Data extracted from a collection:

━━━

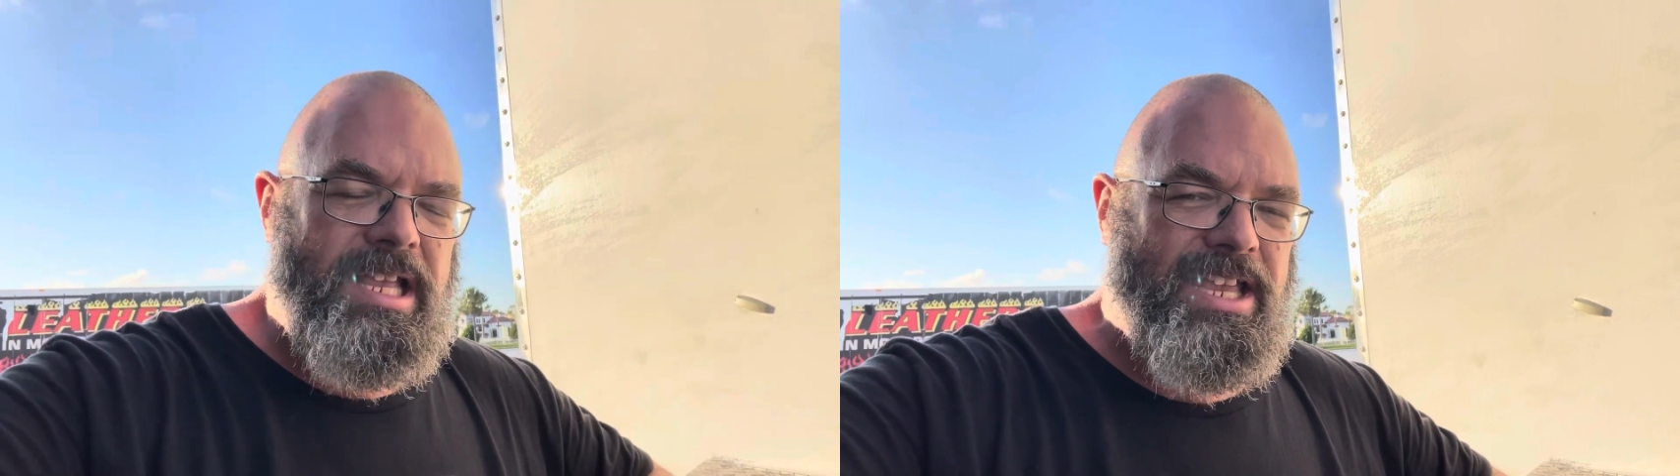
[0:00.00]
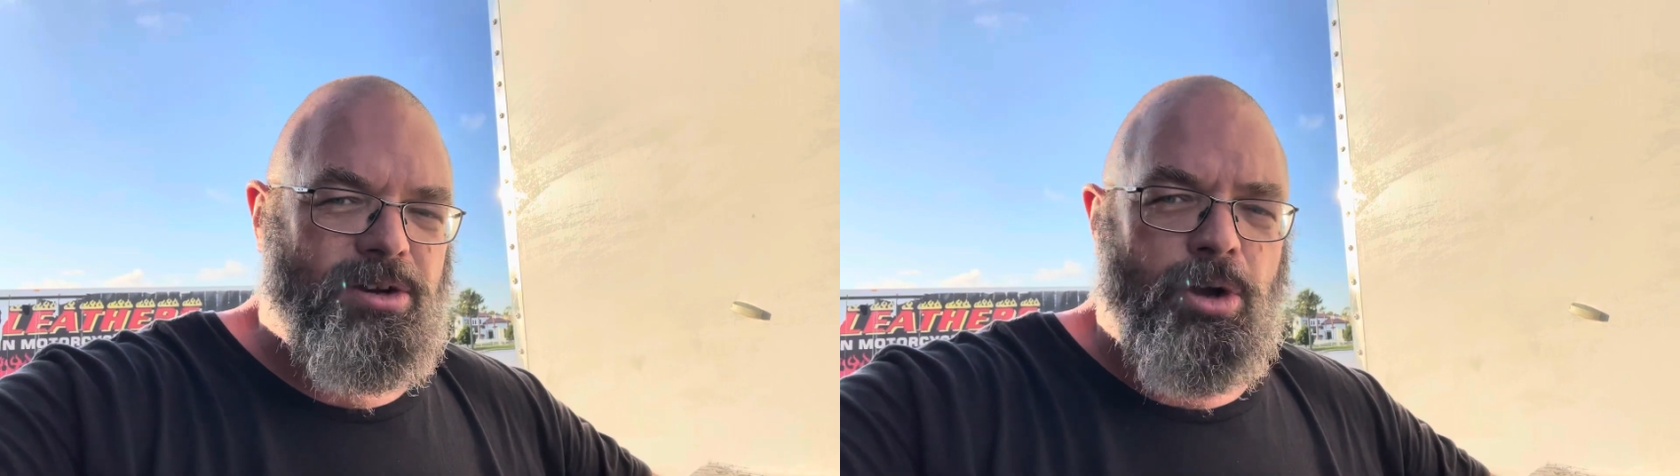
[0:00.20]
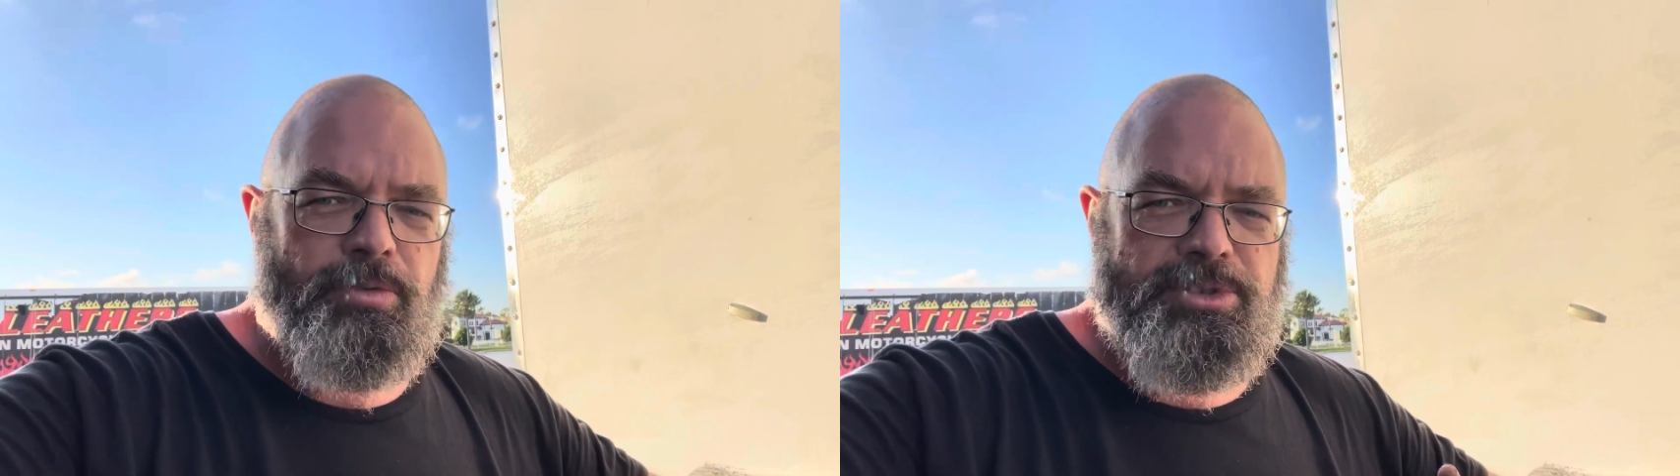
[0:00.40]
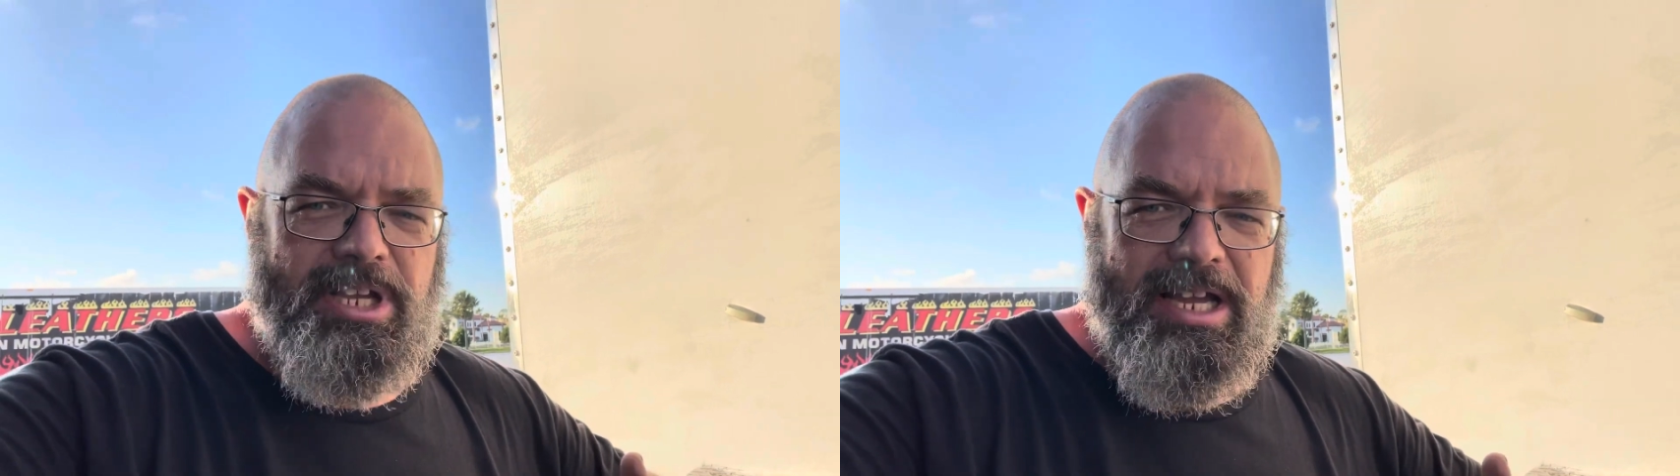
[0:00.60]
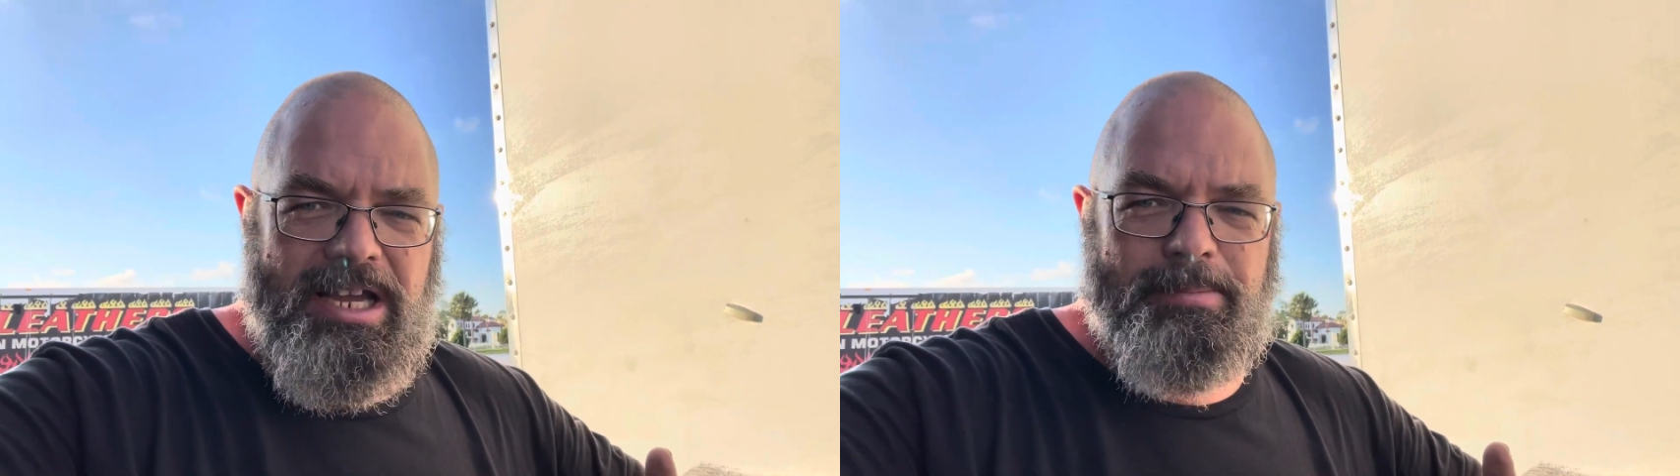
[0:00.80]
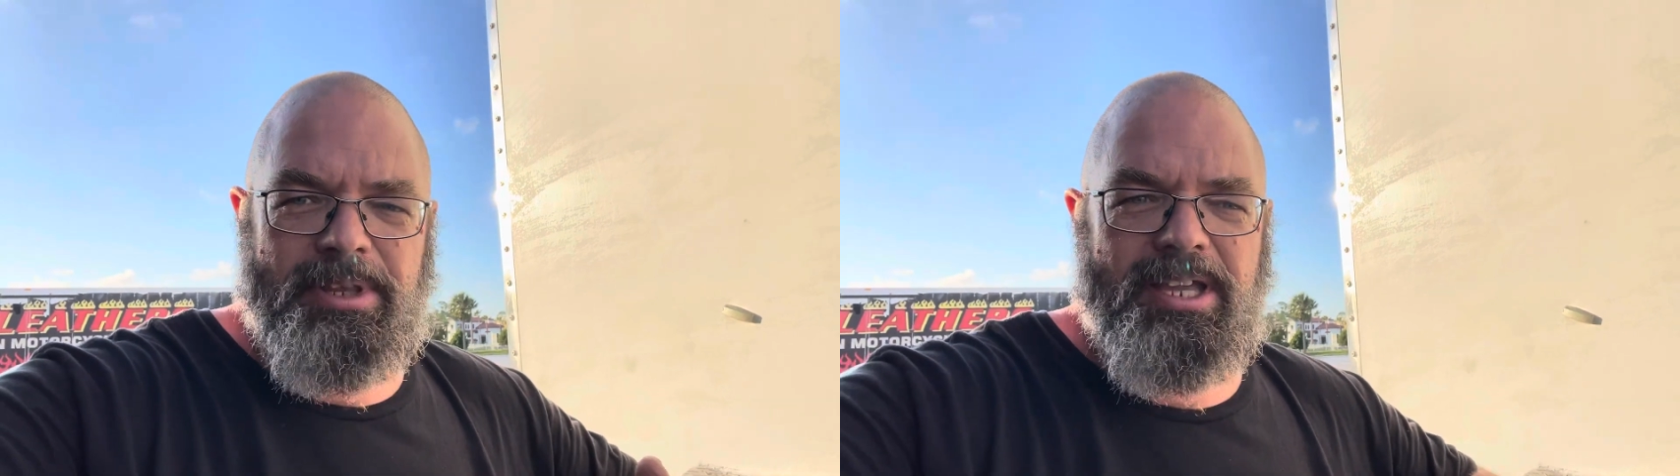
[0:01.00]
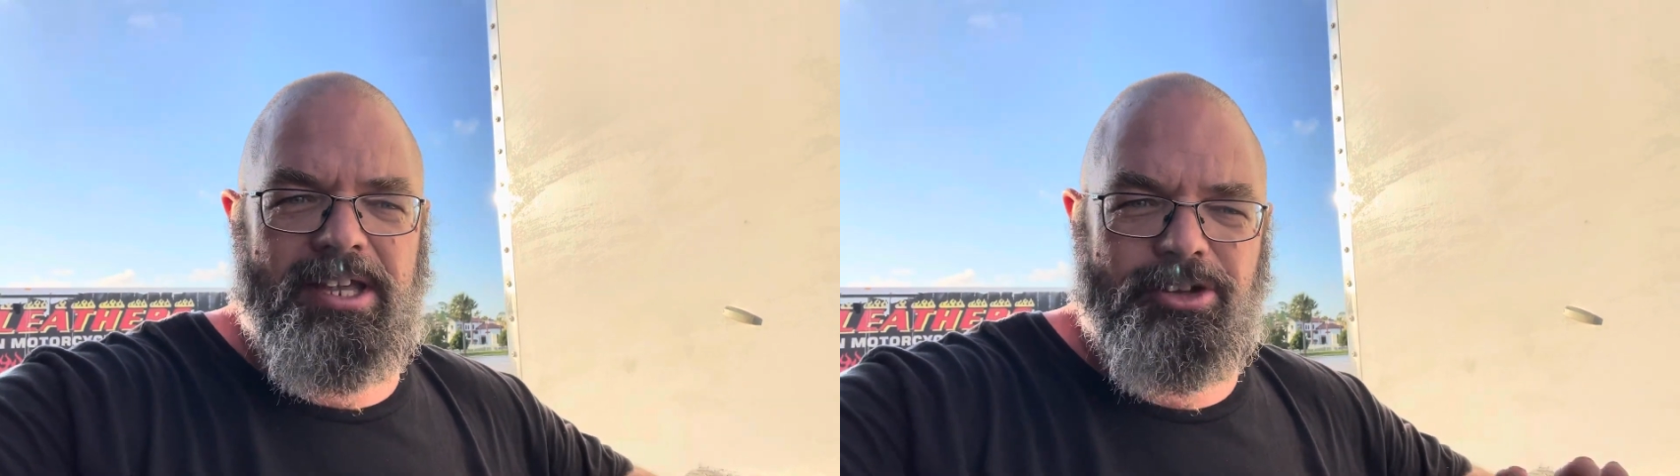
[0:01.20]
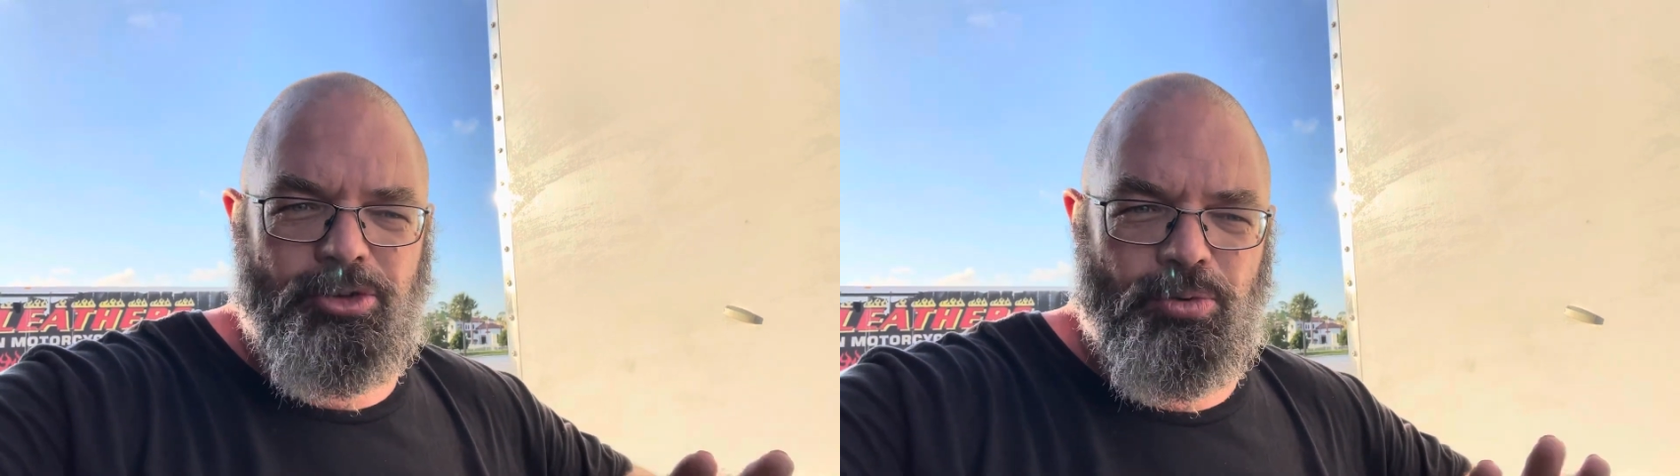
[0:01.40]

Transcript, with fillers: And over time, they kind of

━━━

Description of the task: All of the entries above need to be repeated exactly, minus the pictures.

Solution:
[0:00.00]
[0:00.20]
[0:00.40]
[0:00.60]
[0:00.80]
[0:01.00]
[0:01.20]
[0:01.40]

Transcript, with fillers: And over time, they kind of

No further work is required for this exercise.